Stored data.
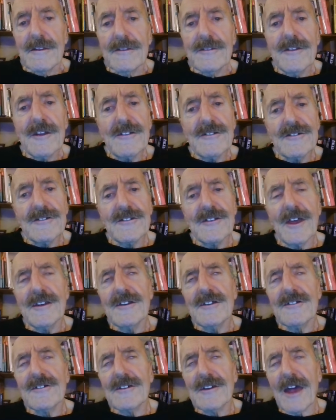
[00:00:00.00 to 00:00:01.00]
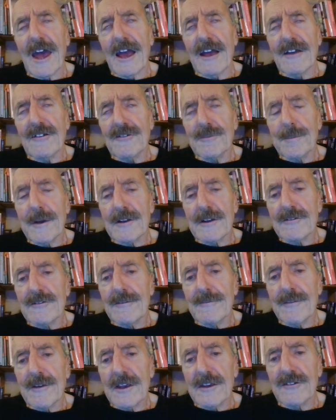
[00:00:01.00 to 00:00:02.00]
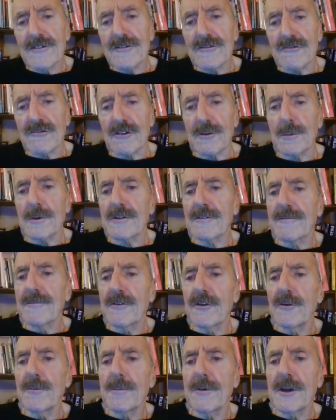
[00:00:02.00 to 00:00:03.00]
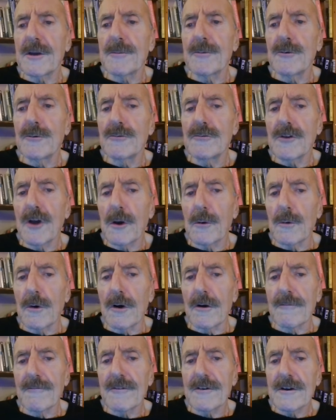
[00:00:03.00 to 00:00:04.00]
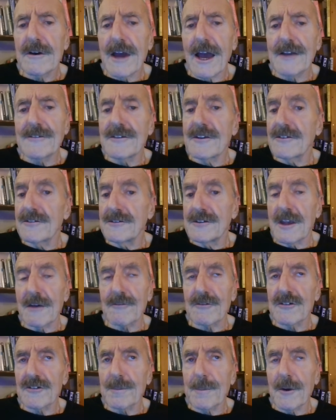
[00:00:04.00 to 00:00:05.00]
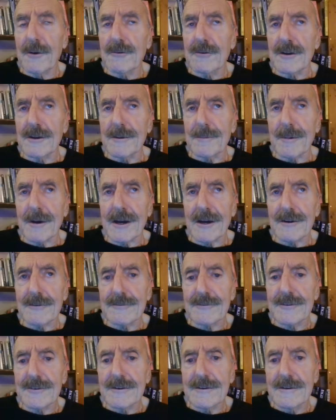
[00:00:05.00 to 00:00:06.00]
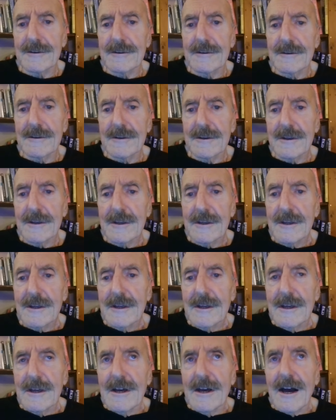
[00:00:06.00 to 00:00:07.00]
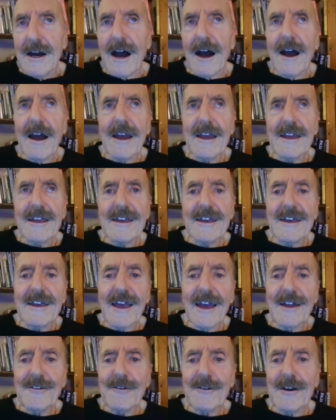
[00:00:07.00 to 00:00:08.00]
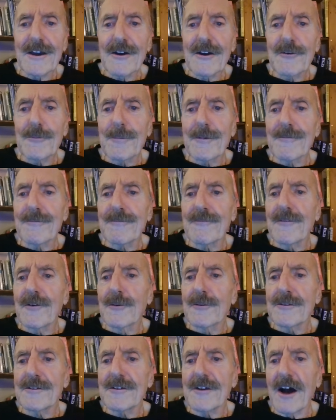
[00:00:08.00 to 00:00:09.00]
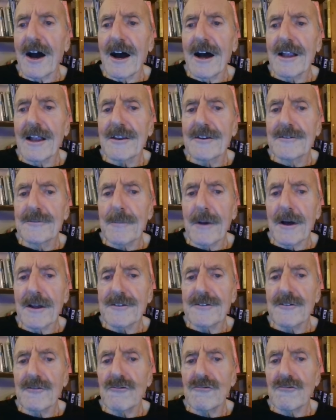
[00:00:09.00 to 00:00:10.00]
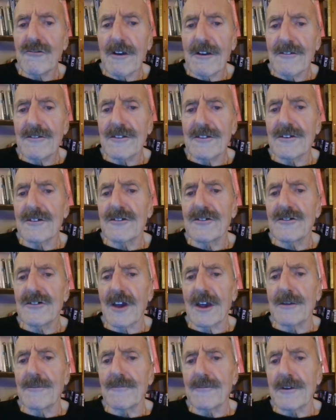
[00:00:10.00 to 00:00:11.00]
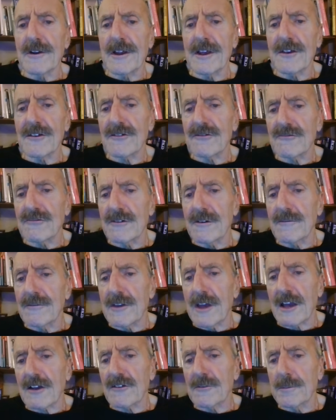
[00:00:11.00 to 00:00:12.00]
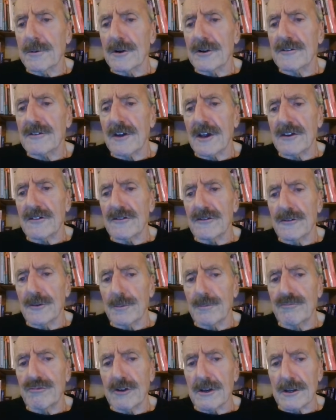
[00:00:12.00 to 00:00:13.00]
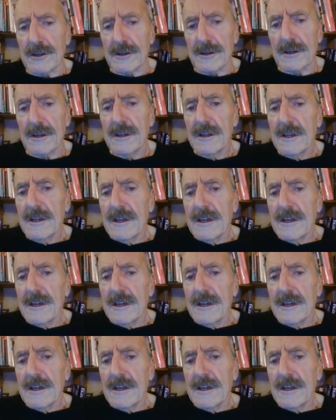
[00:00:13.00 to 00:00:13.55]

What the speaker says: This then is an aspect of history which few people know of and is never spoken about. I cannot help but feel that Ireland might address this shameful history of the exploitation of Britain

Work request. Write out word for word the lines of the listing above from the line with "[00:00:05.00 to 00:00:06.00]" to the line with "[00:00:13.00 to 00:00:13.55]", taking in both of those lines but no pictures.

Output of the task.
[00:00:05.00 to 00:00:06.00]
[00:00:06.00 to 00:00:07.00]
[00:00:07.00 to 00:00:08.00]
[00:00:08.00 to 00:00:09.00]
[00:00:09.00 to 00:00:10.00]
[00:00:10.00 to 00:00:11.00]
[00:00:11.00 to 00:00:12.00]
[00:00:12.00 to 00:00:13.00]
[00:00:13.00 to 00:00:13.55]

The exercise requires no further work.